▶ _DIRECTIONS_: Every entry should be returned unchanged, with the pictures omitted.
DATA SHOWN section start
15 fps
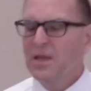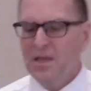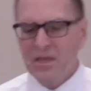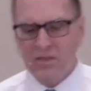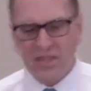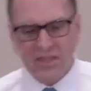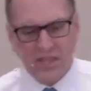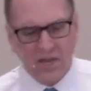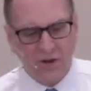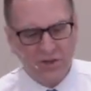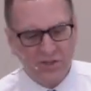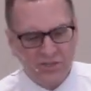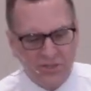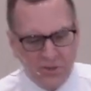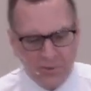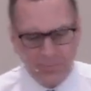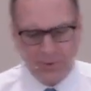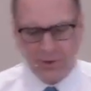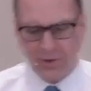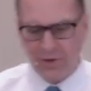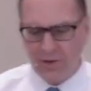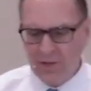that they are
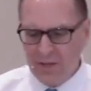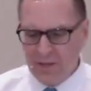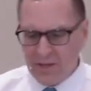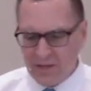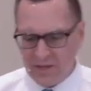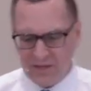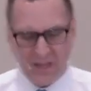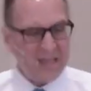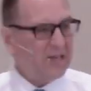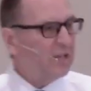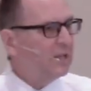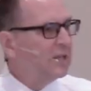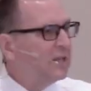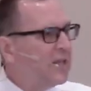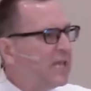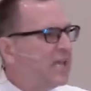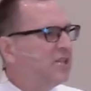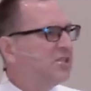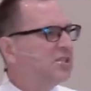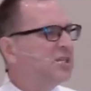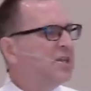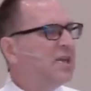super and, and
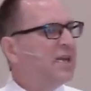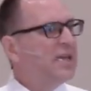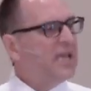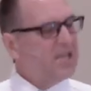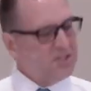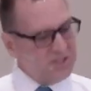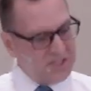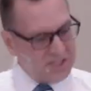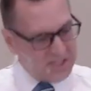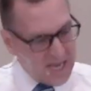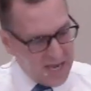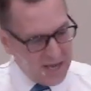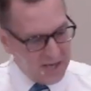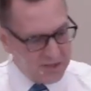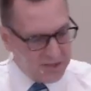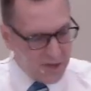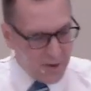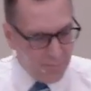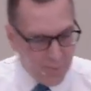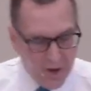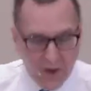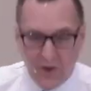elite and they can stand
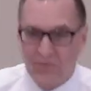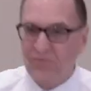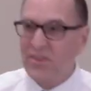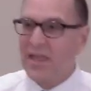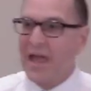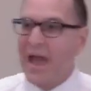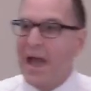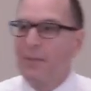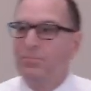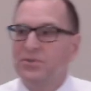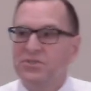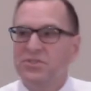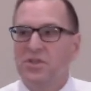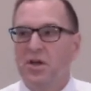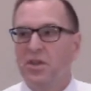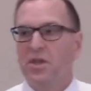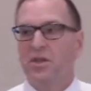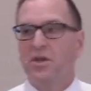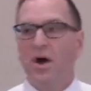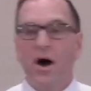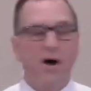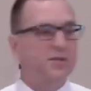above the apostolic
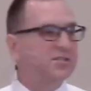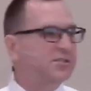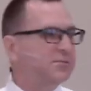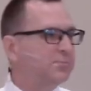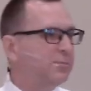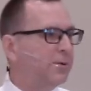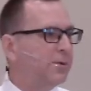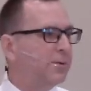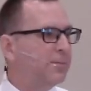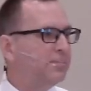gospel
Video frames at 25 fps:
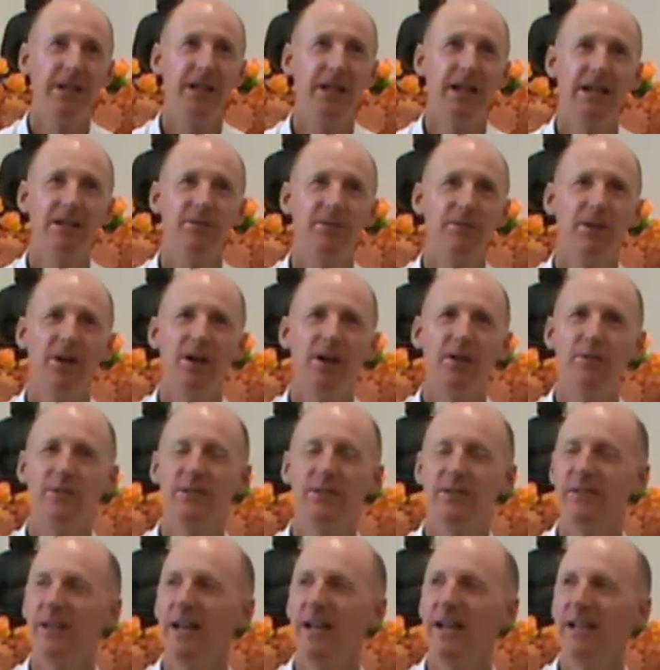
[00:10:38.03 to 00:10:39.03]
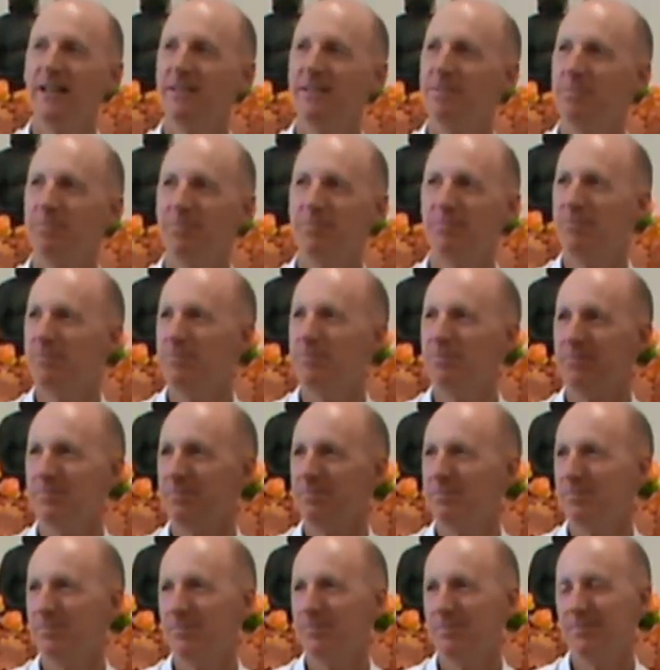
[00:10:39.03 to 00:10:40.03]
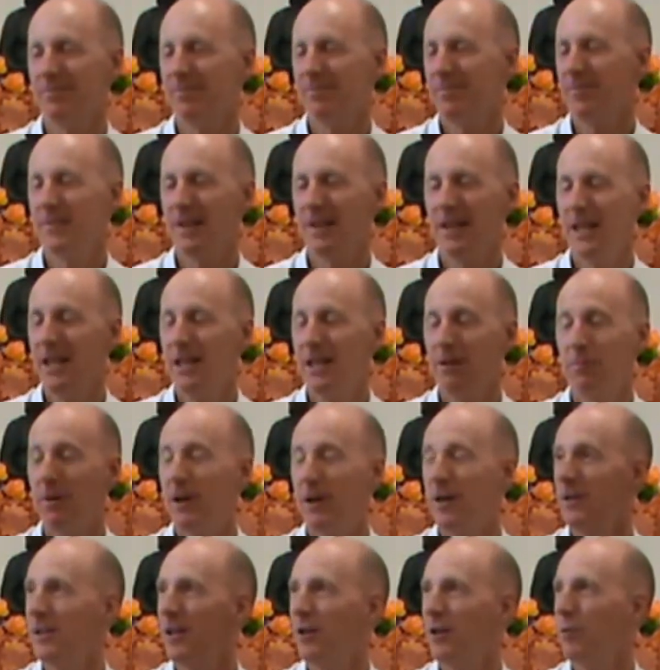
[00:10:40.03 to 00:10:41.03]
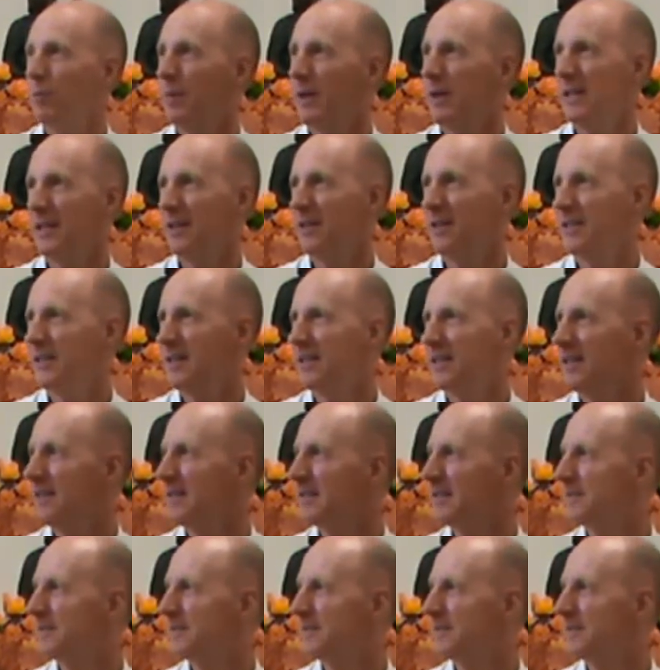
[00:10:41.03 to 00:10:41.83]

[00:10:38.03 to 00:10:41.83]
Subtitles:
get involved in that, it won't help anything.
DATA SHOWN section end
▶ _ANSWER TO THIS TASK_:
15 fps
that they are
super and, and
elite and they can stand
above the apostolic
gospel
Video frames at 25 fps:
[00:10:38.03 to 00:10:39.03]
[00:10:39.03 to 00:10:40.03]
[00:10:40.03 to 00:10:41.03]
[00:10:41.03 to 00:10:41.83]

[00:10:38.03 to 00:10:41.83]
Subtitles:
get involved in that, it won't help anything.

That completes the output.